[Start of section]

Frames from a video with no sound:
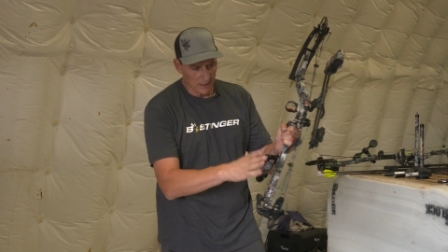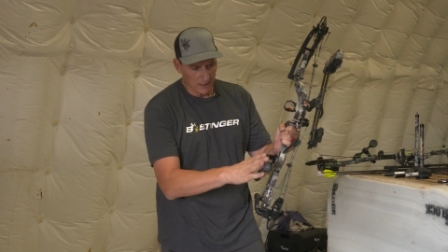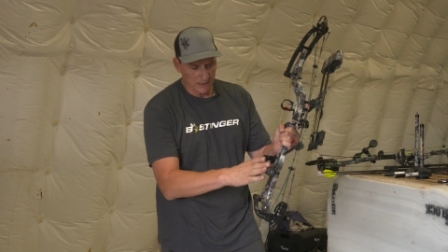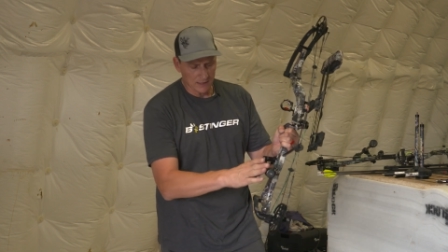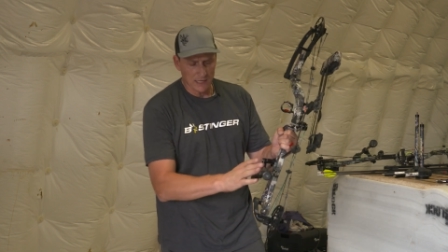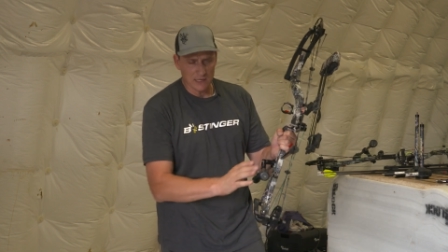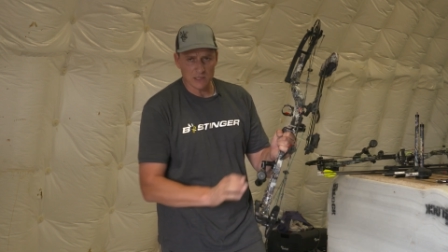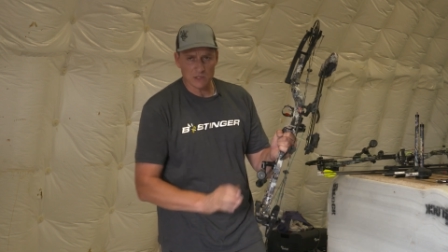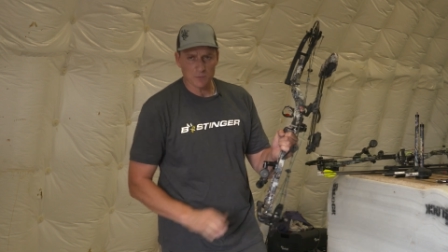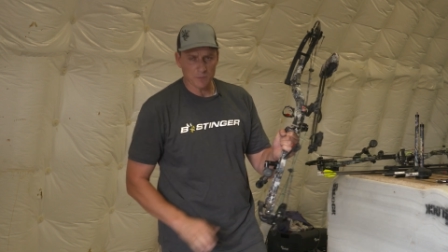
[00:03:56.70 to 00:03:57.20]
and a
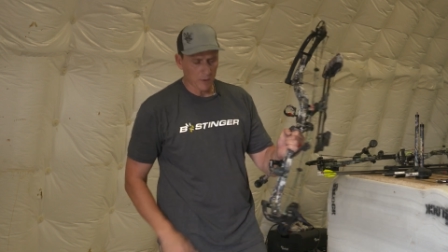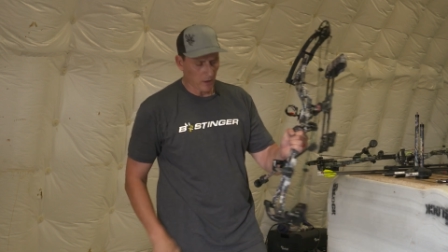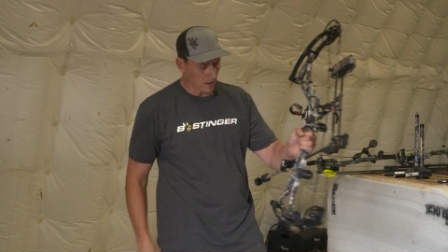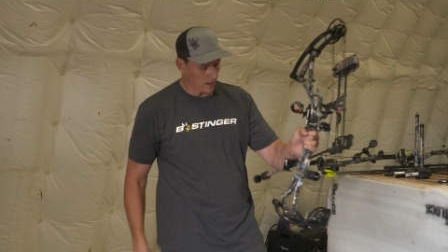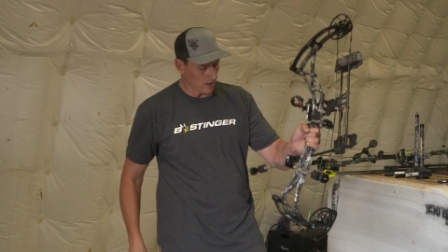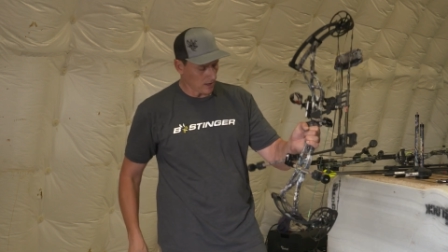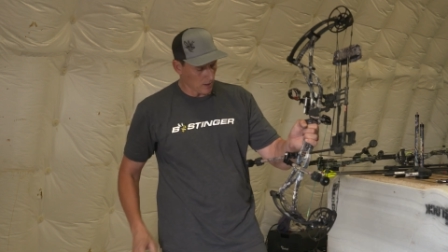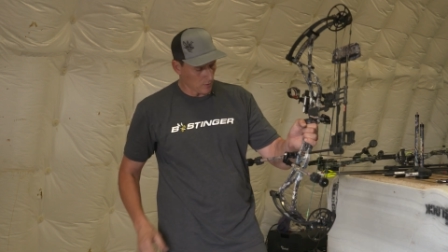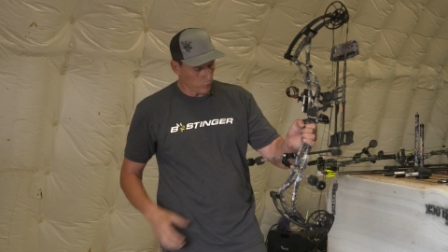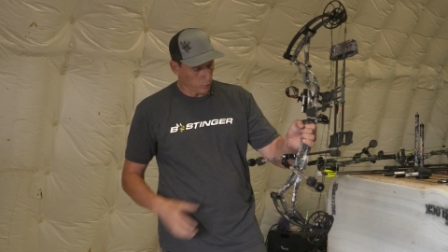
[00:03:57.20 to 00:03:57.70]
10 inch bar
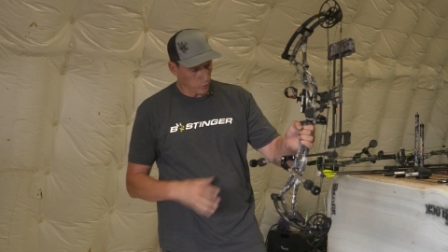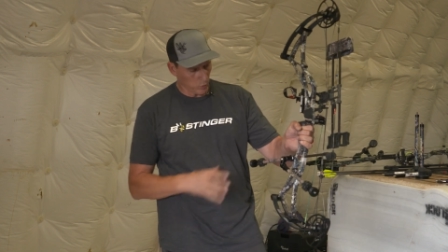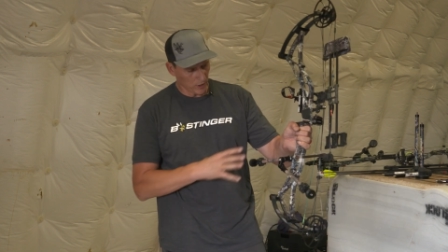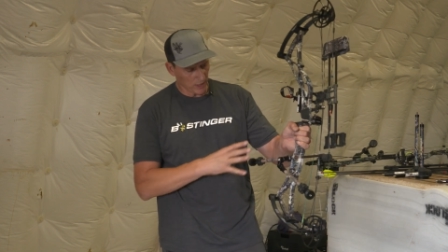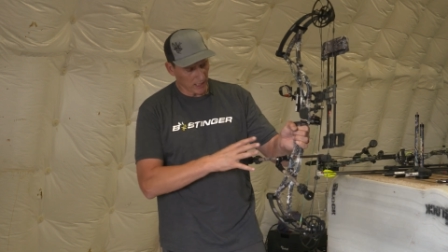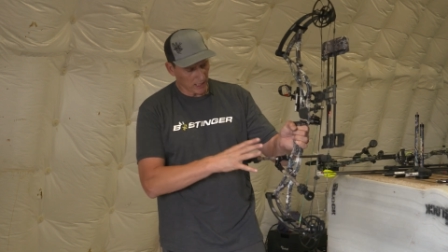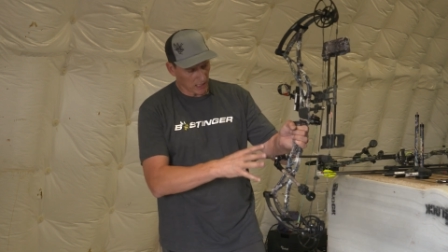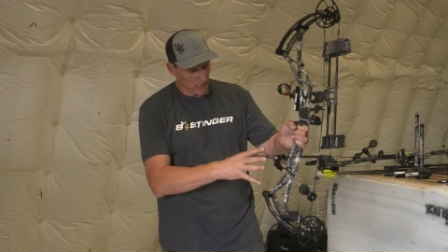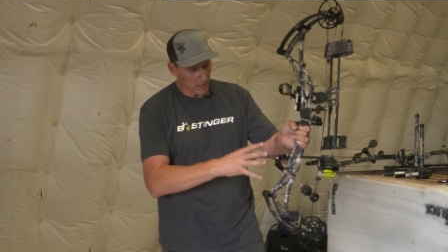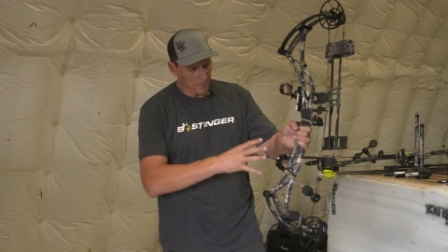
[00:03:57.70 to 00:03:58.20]
here. We're
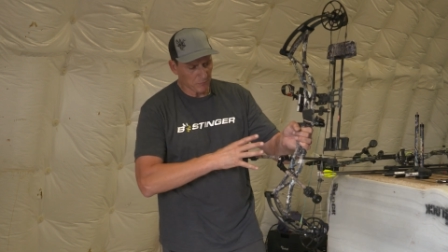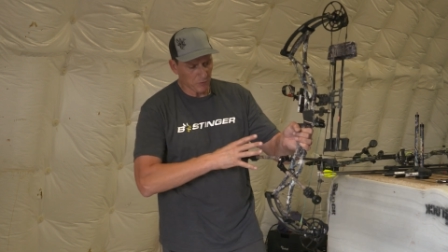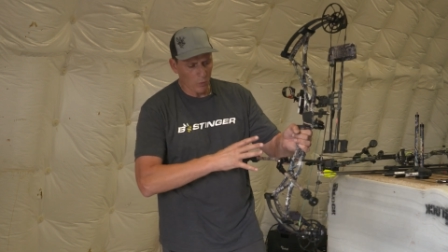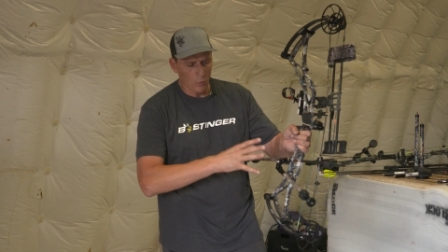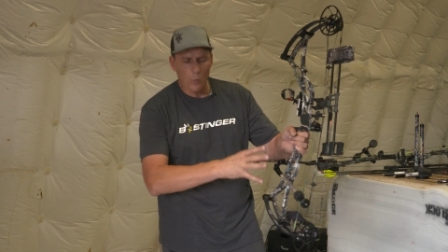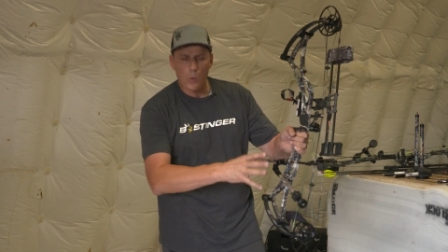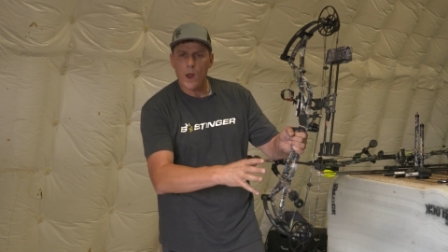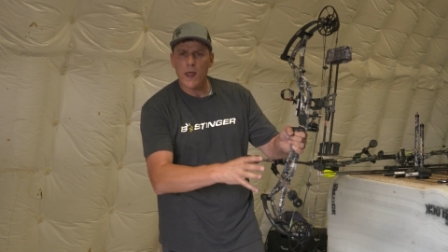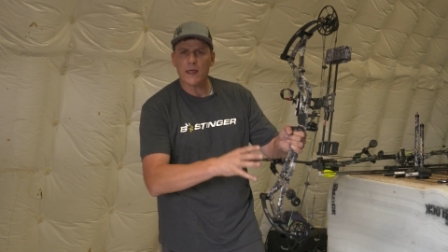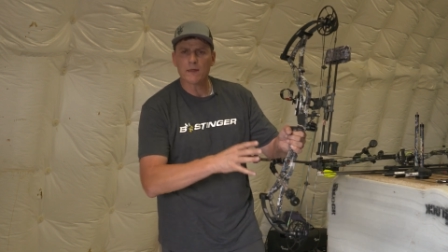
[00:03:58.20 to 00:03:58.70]
gonna keep the
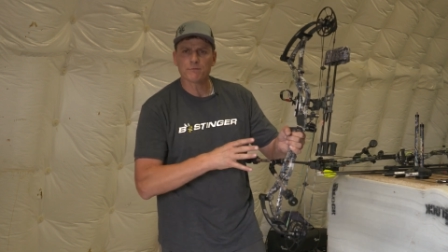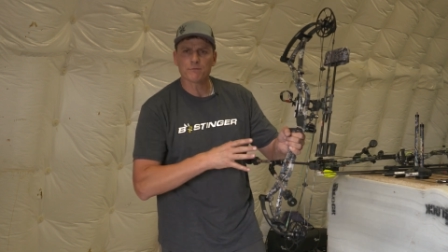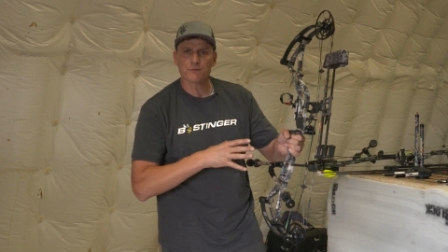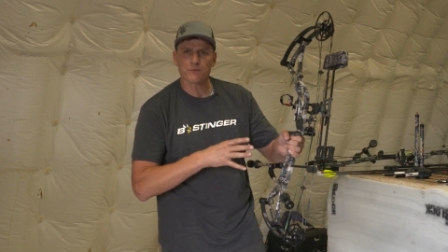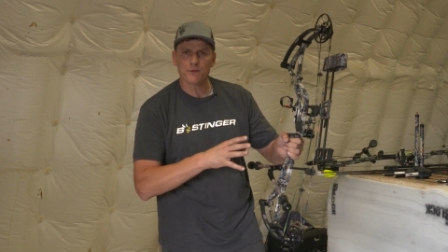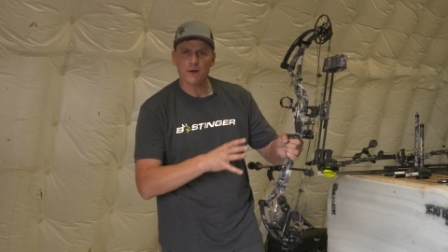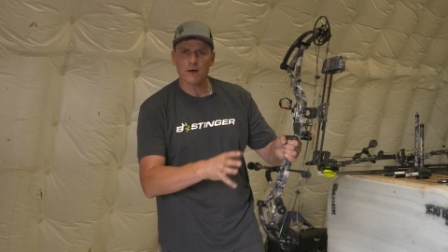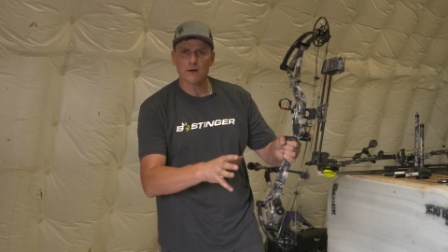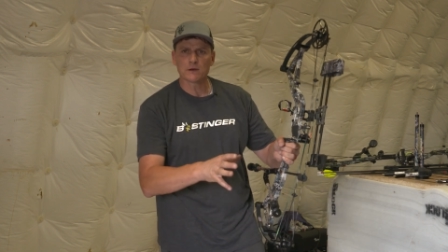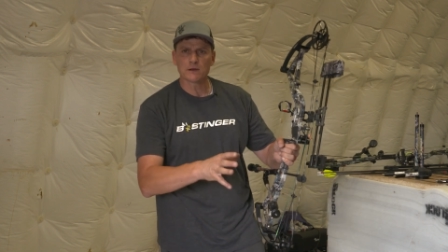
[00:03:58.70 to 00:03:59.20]
weight
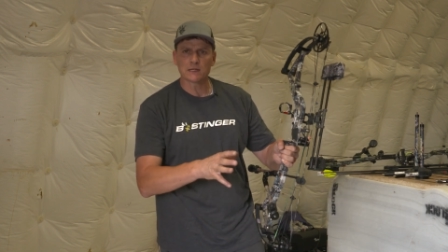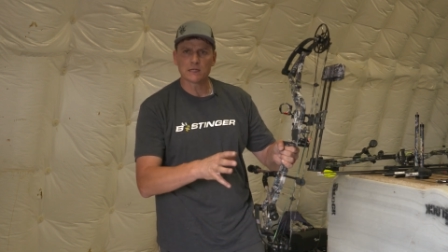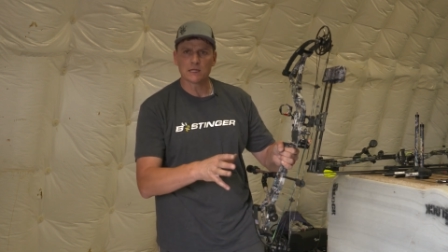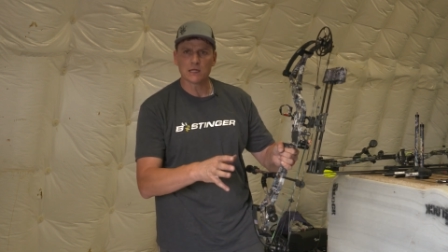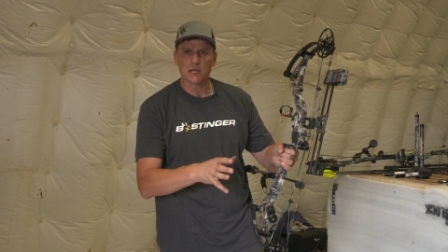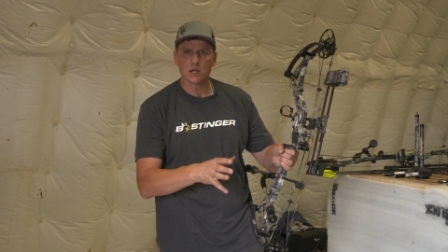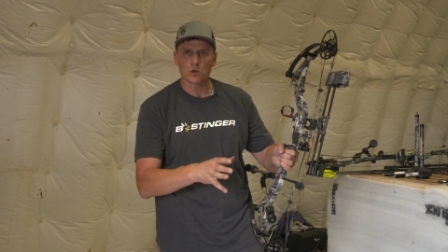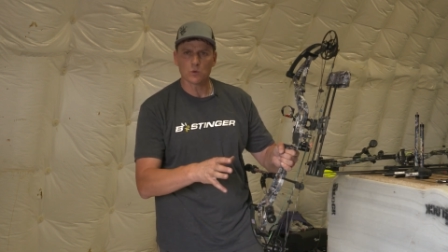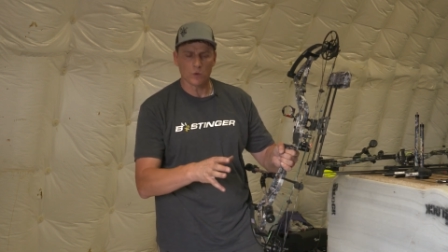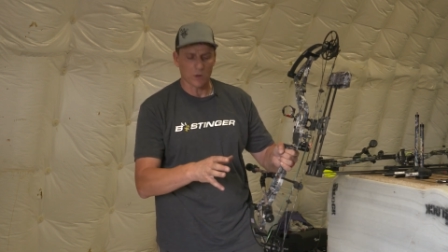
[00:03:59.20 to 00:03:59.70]
fairly
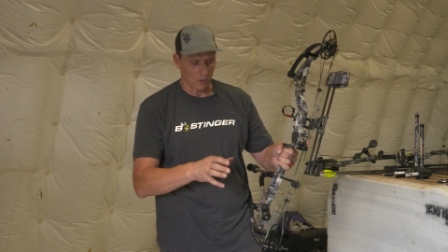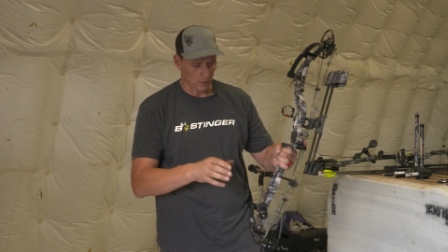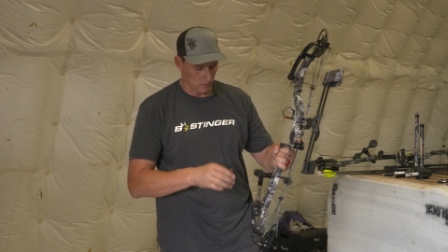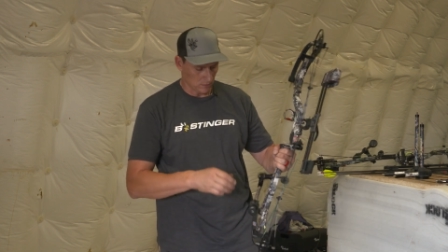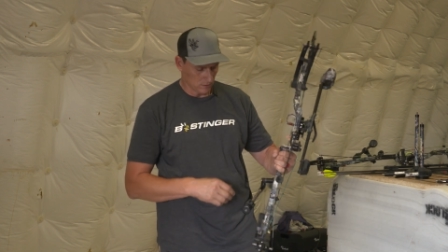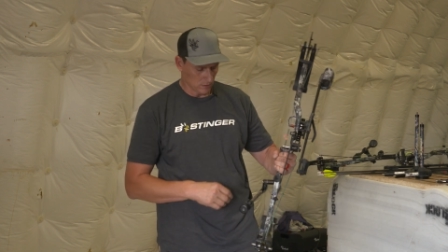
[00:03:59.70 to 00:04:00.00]
equal.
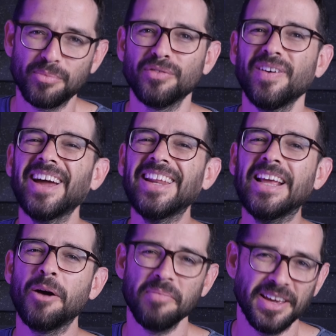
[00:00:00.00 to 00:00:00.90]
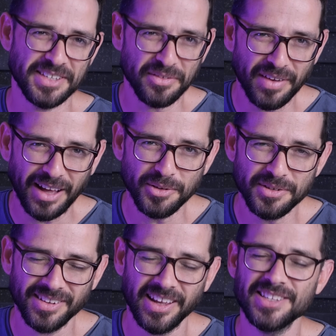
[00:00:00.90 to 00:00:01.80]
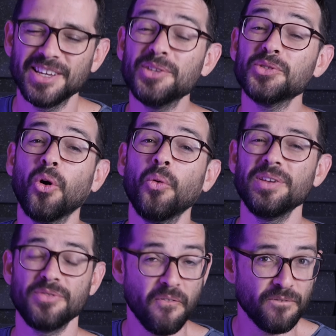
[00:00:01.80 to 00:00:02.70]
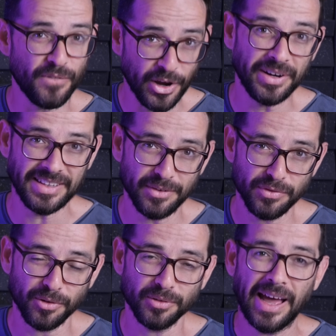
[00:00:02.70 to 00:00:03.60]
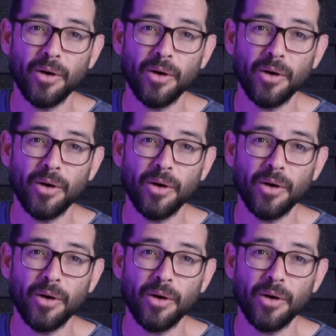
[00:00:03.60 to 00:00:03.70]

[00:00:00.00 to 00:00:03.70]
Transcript: Providing amazing value to clients is always very difficult.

[End of section]

> [Assignment]:
When you reach the line that contains "[00:00:00.00 to 00:00:00.90]", start reproducing, and continue word for word to the end of the records; skip all pictures.

> [Answer for this exercise]:
[00:00:00.00 to 00:00:00.90]
[00:00:00.90 to 00:00:01.80]
[00:00:01.80 to 00:00:02.70]
[00:00:02.70 to 00:00:03.60]
[00:00:03.60 to 00:00:03.70]

[00:00:00.00 to 00:00:03.70]
Transcript: Providing amazing value to clients is always very difficult.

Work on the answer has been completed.